How to write UTF-8 characters using bulk insert in SQL Server?

Question

I am doing a BULK INSERT into sqlserver and it is not inserting UTF-8 characters into database properly. The data file contains these characters, but the database rows contain garbage characters after bulk insert execution.

My first suspect was the last line of the format file:

10.0
3
1 SQLCHAR  0  0  "{|}"  1 INSTANCEID ""
2 SQLCHAR  0  0  "{|}"  2 PROPERTYID ""
3 SQLCHAR  0  0  "[|]"  3 CONTENTTEXT "SQL_Latin1_General_CP1_CI_AS"

But, after reading this official page it seems to me that this is actually a bug in reading the data file by the insert operation in SQL Server version 2008. We are using version 2008 R2.

What is the solution to this problem or at least a workaround?
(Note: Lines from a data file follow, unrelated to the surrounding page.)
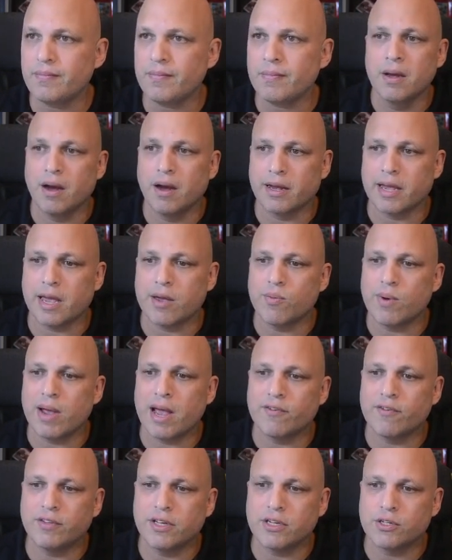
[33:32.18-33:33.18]
Okay, we
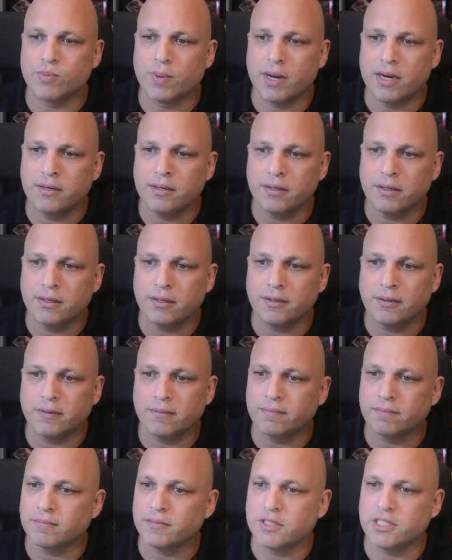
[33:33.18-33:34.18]
have this one.
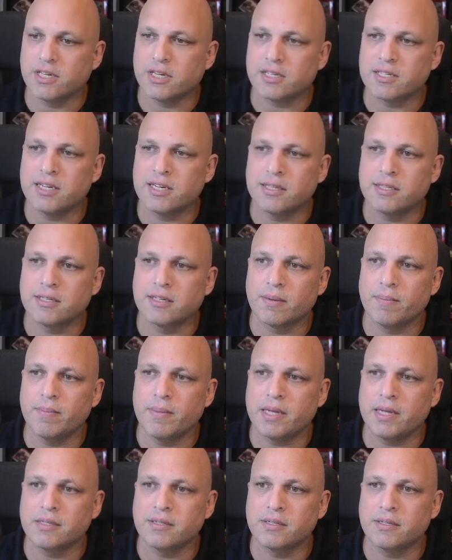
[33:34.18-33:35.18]
Just hit
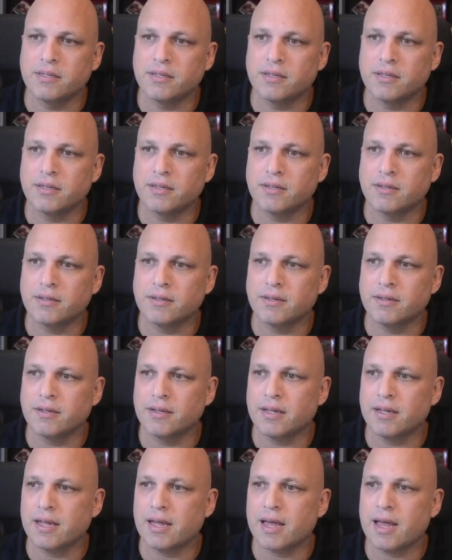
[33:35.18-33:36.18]
submit
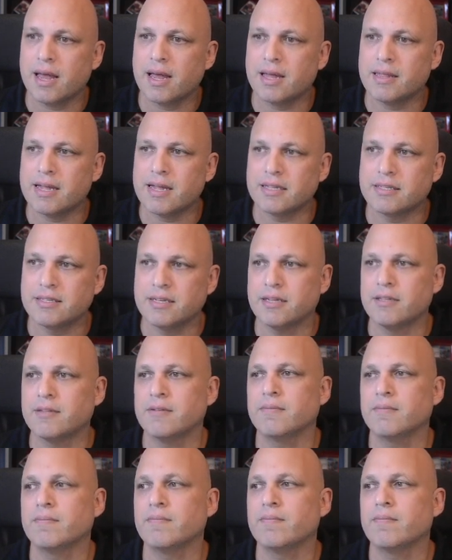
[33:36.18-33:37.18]
and that's it.
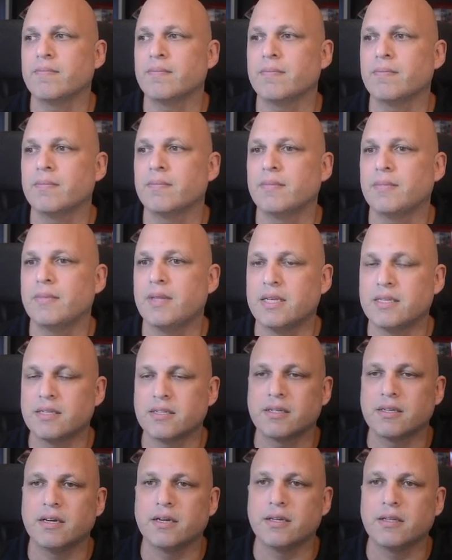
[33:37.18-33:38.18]
This
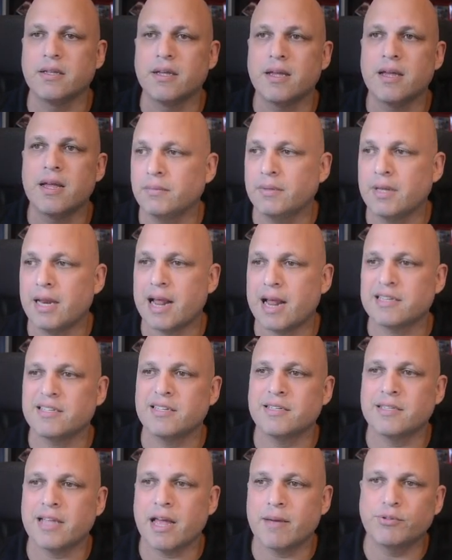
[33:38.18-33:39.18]
is good. The next
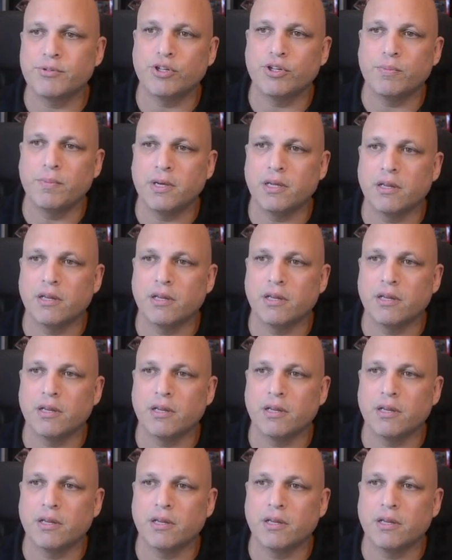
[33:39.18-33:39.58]
step should be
score 63 · Answer 1 · edited Jul 10 '19 at 14:46

I came here before looking for a solution for bulk inserting special characters. Didn't like the workaround with UTF-16 (that would double the size of csv file). I found out that you definitely CAN and it's very easy, you don't need a format file. This answer is for other people who are looking for the same, since it doesn't seem to be documented well anywhere, and I believe this is a very common issue for non-english speaking people. The solution is: just add CODEPAGE='65001' inside the with statement of the bulk insert. (65001=codepage number for UTF-8). Might not work for all unicode characters as suggested by Michael O, but at least it works perfect for latin-extended, greek and cyrillic, probably many others too.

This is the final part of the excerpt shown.